Wednesday, March 24, 2010

If You See Just One Movie This Year, Make It This Horrendous Piece of Bollywood Crap, "My Name is Khan"

Julie and I saw our first Bollywood flick 6 weeks ago, but are still fascinated by how this 3.5 hour behemoth was written, funded, produced, and screened.

Shah Rukh Khan stars as Rizwan Khan, a middle-class Indian Muslim with Asperger's Syndrome who moves in with his San Francisco-based brother after the death of his mother. He falls in love with a local hairdresser and they marry, but the terrorist attacks of September 11th inspire suspicion and hate crimes against his family. When his 14 year-old step son is murdered by a racist, after-school soccer team, Rizwan's wife has a breakdown and orders him to leave the house on a mission: Find the President of the United States and tell him: "My name is Khan, and I am not a terrorist!"

But Khan's efforts to reach the president run into trouble at a George W. Bush support rally in San Francisco, when security hear him yelling "Terrorist!" (as in, "I am not a terrorist!"). They arrest him and bring him to a Guantanamo-like facility, where he is tortured and interrogated. A federal judge releases him when it's discovered that rather than being a terrorist, Khan had actually reported the plot of a radical imam to the FBI.

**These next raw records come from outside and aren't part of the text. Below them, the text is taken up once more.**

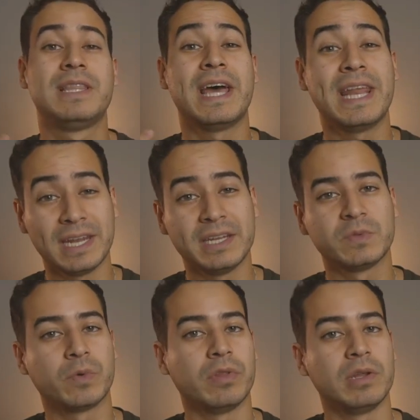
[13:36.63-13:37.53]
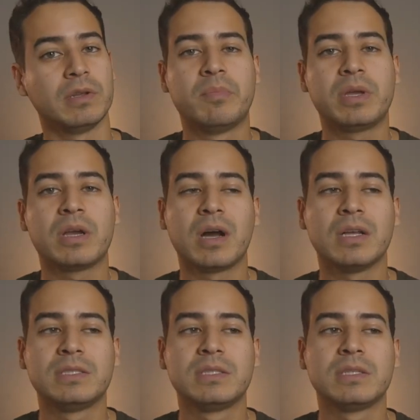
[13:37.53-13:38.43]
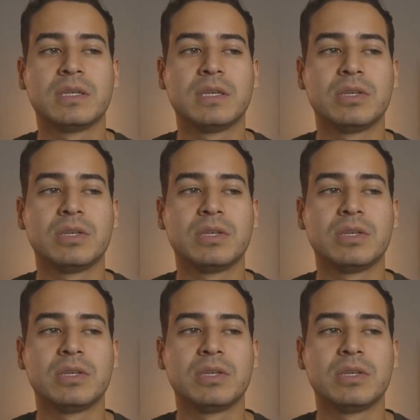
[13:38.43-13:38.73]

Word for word: then it is worth it, because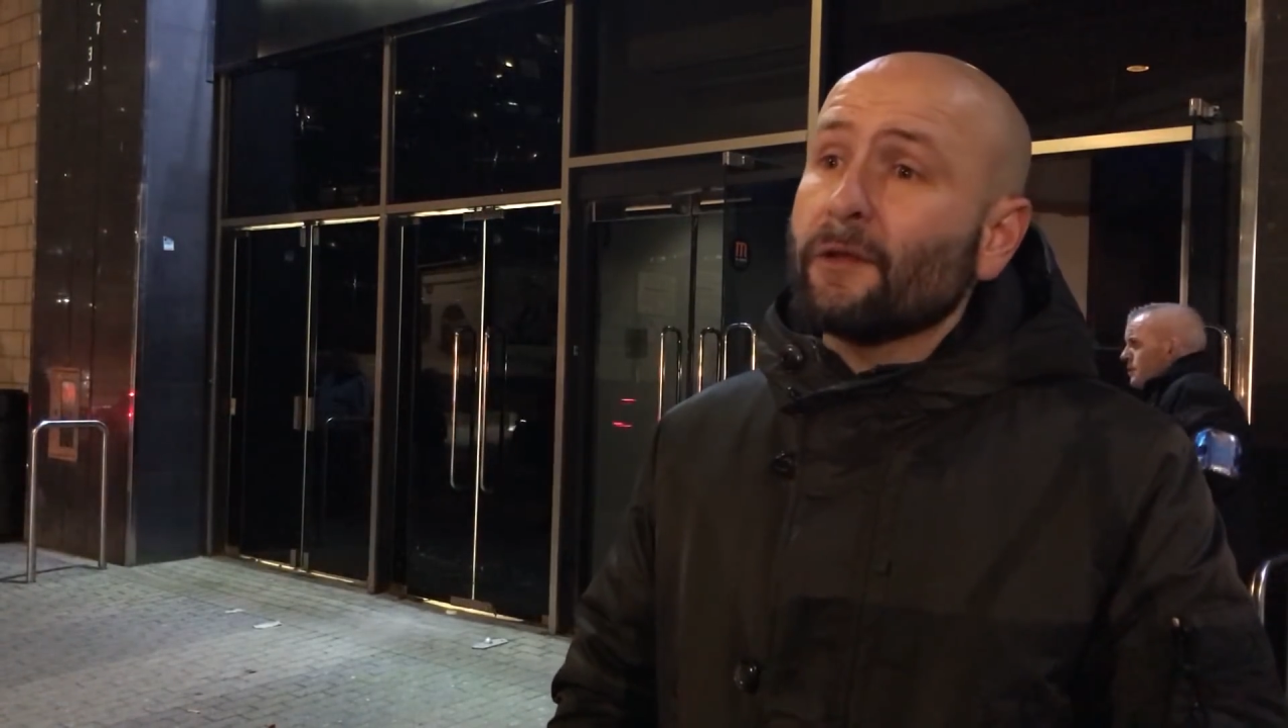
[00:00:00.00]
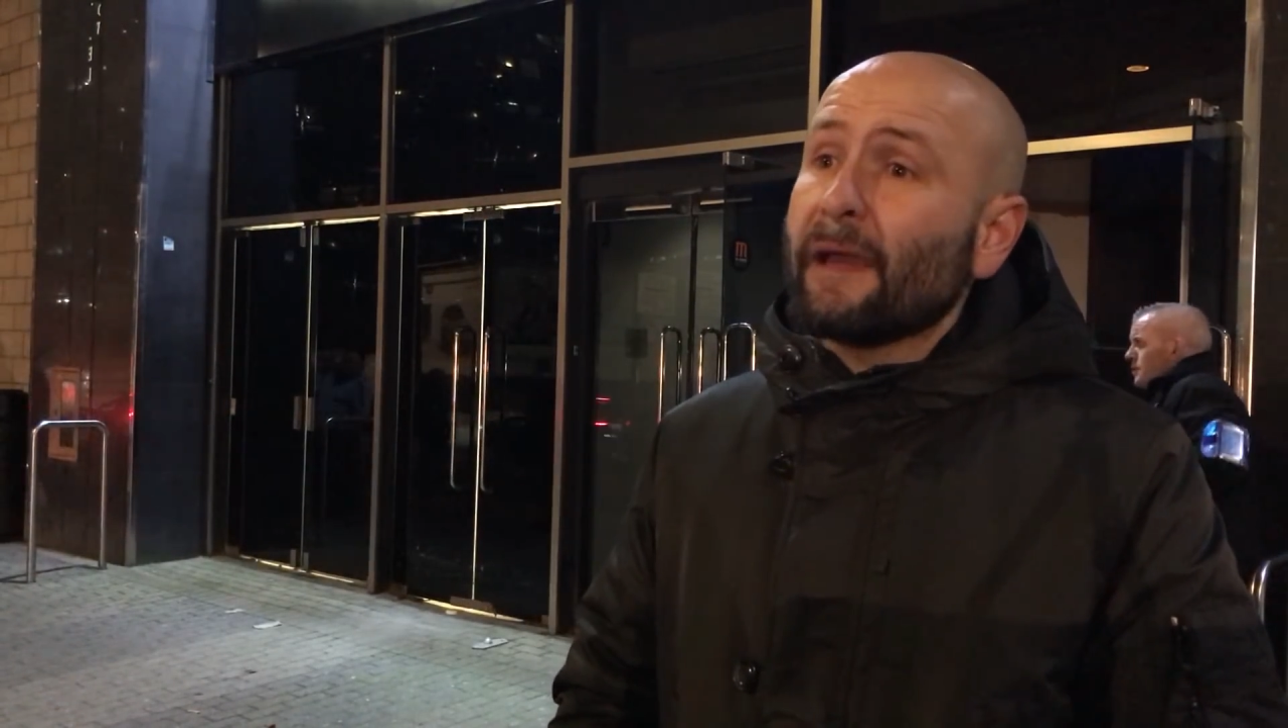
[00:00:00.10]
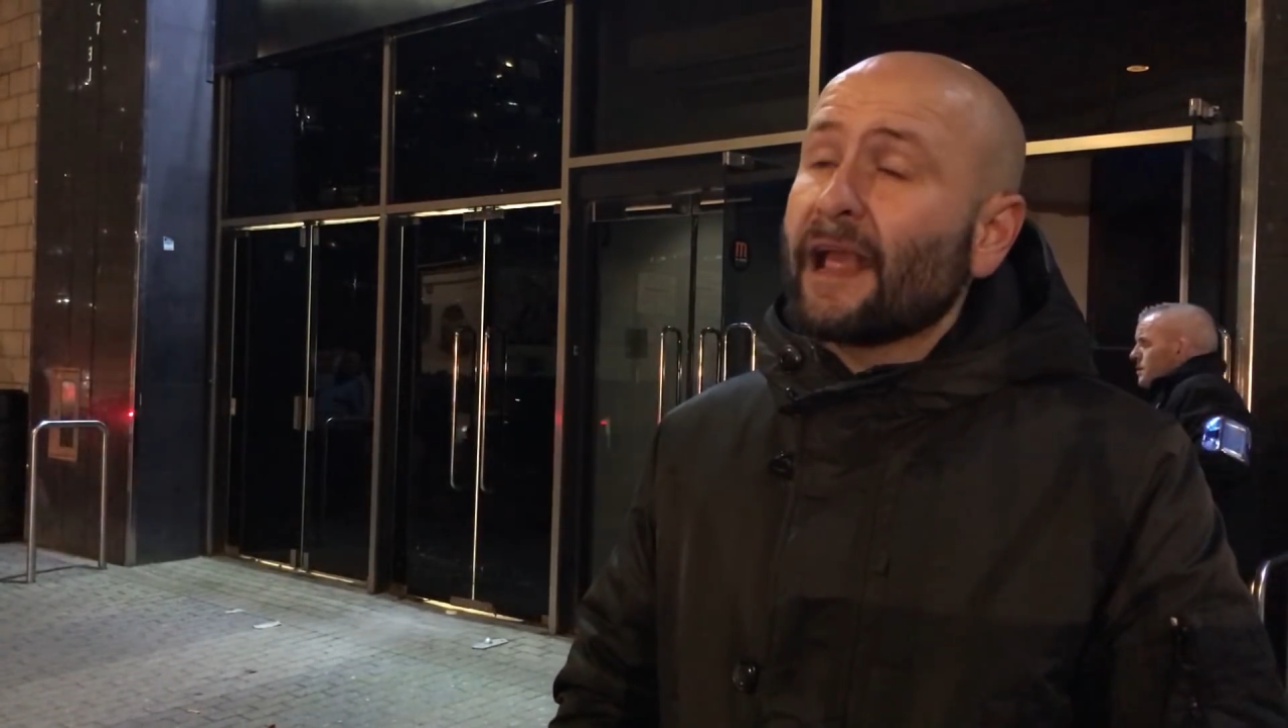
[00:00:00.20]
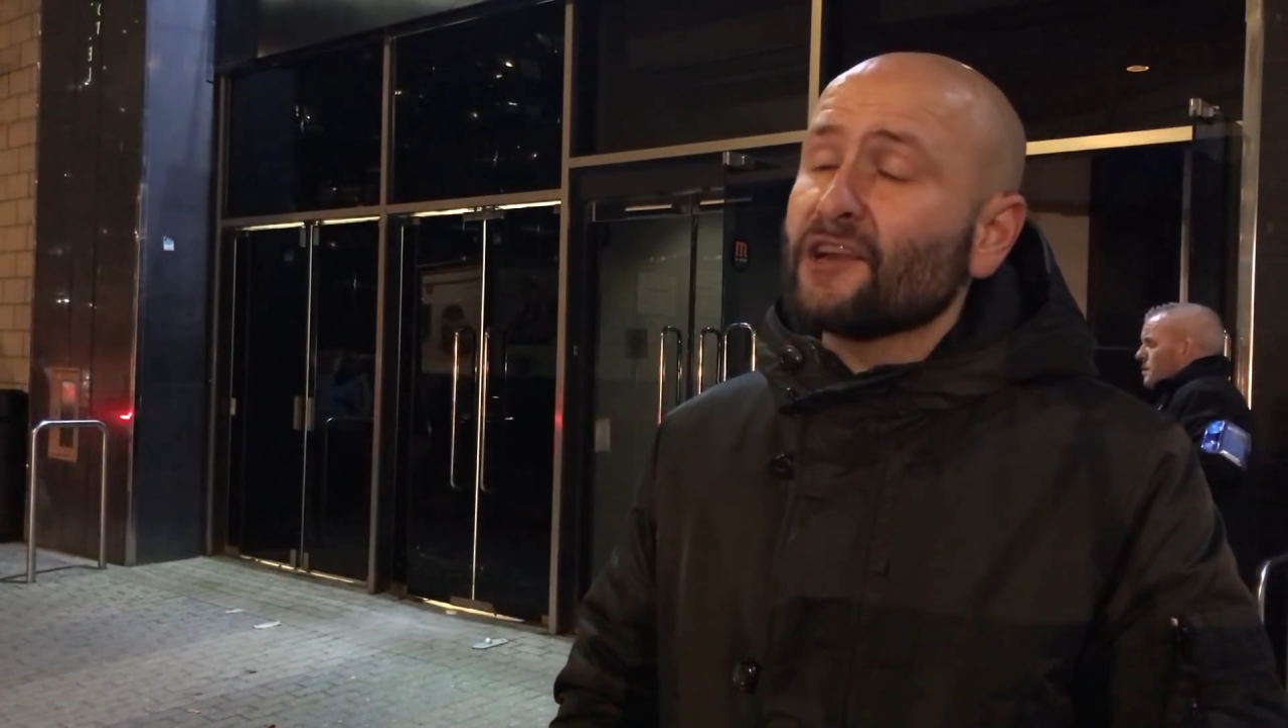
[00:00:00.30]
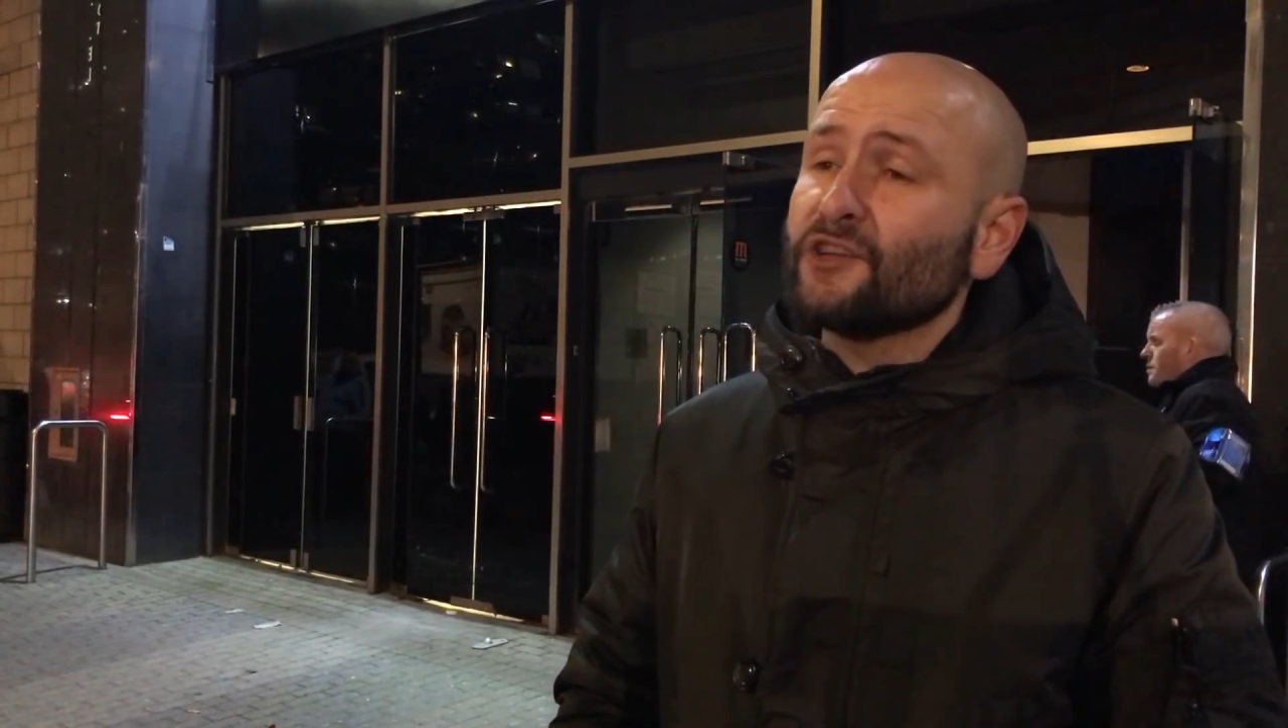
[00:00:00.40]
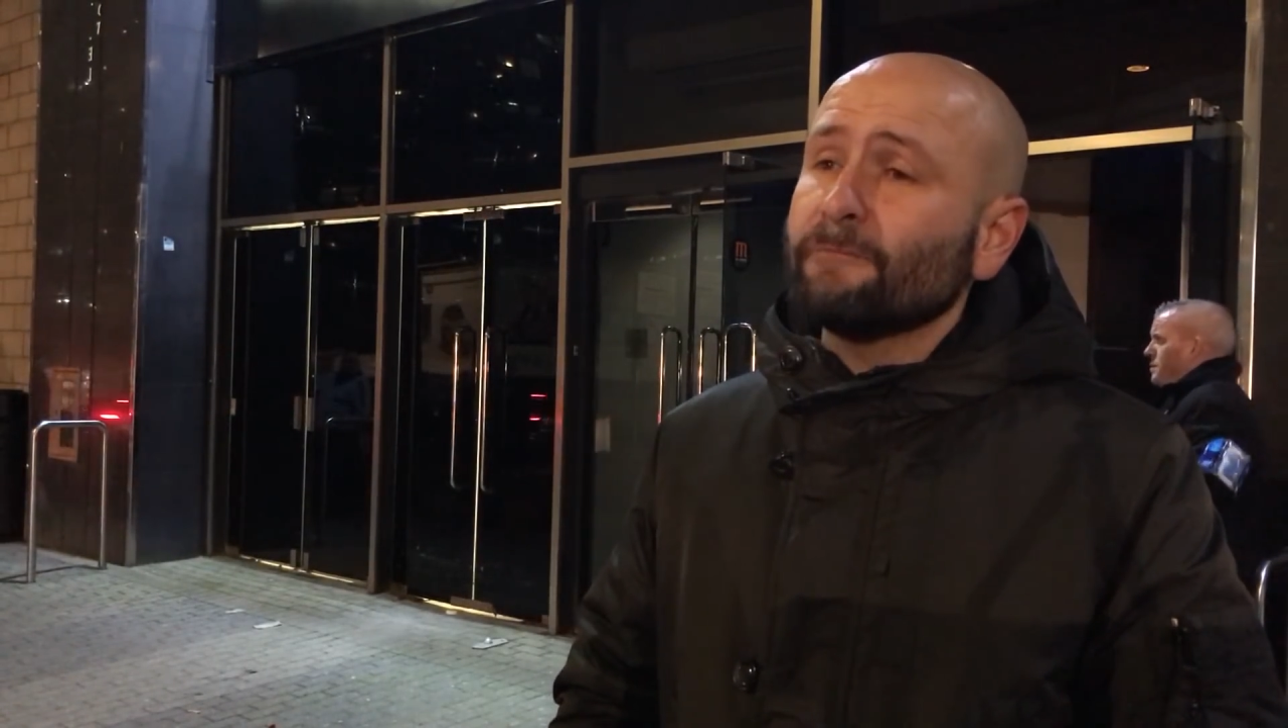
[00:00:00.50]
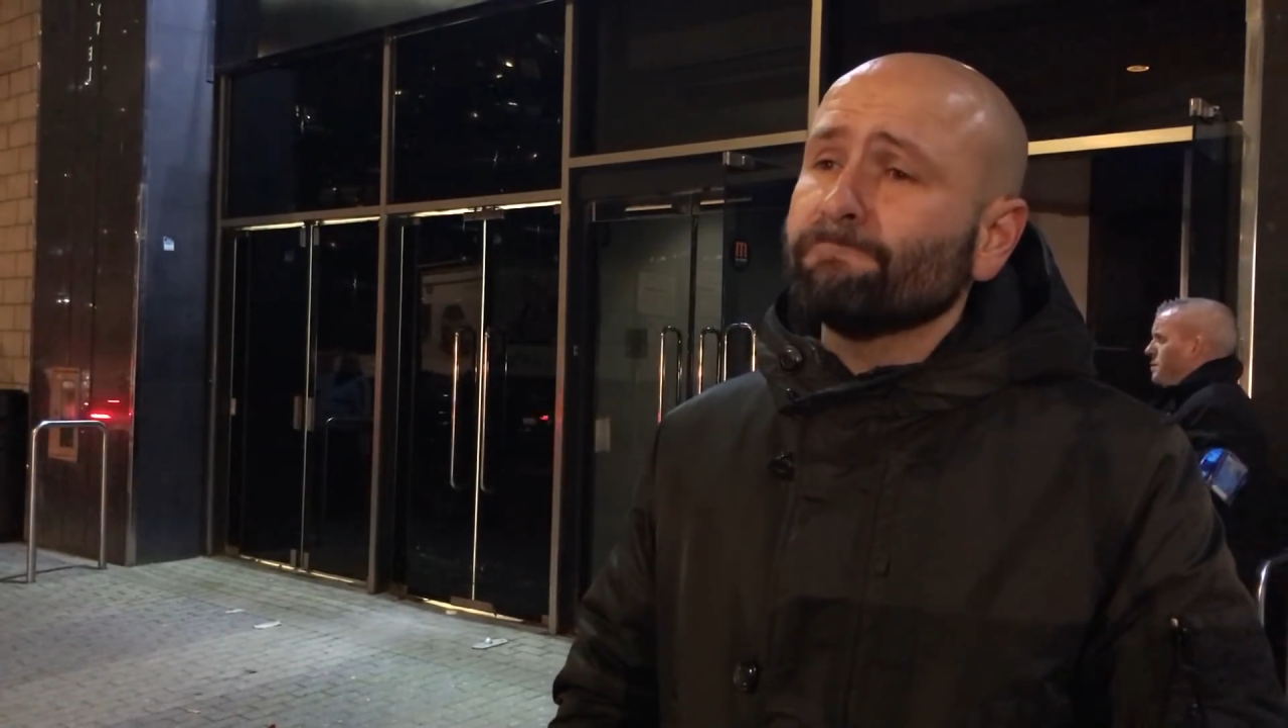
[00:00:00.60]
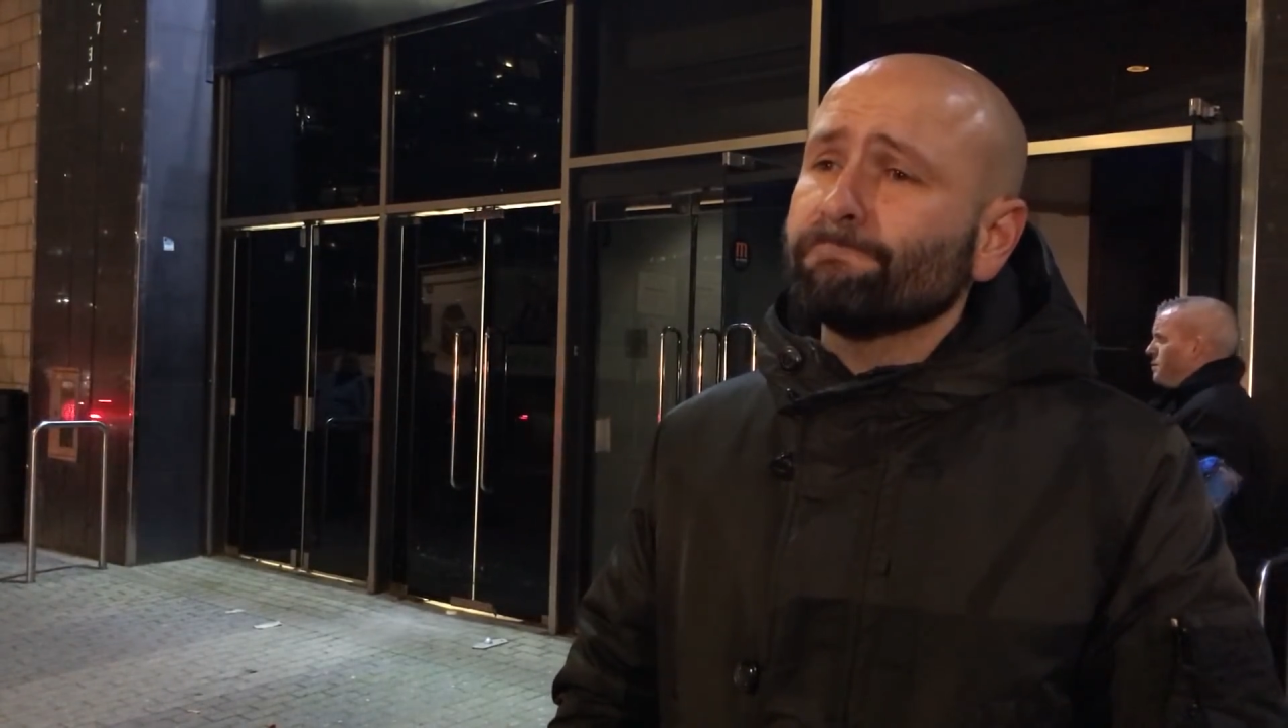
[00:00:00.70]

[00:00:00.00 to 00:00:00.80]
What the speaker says: to Mike Ashley.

Free from prison, Khan journeys to Georgia, where he saves the town of Willamina from a Hurricane Katrina-type storm, inspiring other American Muslims to assert their identities and perform acts of community service. Unfortunately, while reconciling with his wife while constructing a makeshift hospital, Khan is stabbed by the very imam he had reported to the FBI!

Meanwhile, Barack Obama is elected President on a pro-Georgia Reconstruction platform, and at his first speech as president-elect, invites Rizwan--just out of the hospital--to share the podium with him, and Khan finally has his chance to tell the American government: "My name is Khan, and I am not a terrorist."

You can watch the trailer here.

Mark and Juliah


  1. I've got to see this.

  2. We saw our first Bollywood flick in HI and couldn't believe our friends were enjoying it. We walked out half way through the movie. We couldn't agree with you more on how these movies make it into the theaters. Enjoy your travels! Ron and Diana F.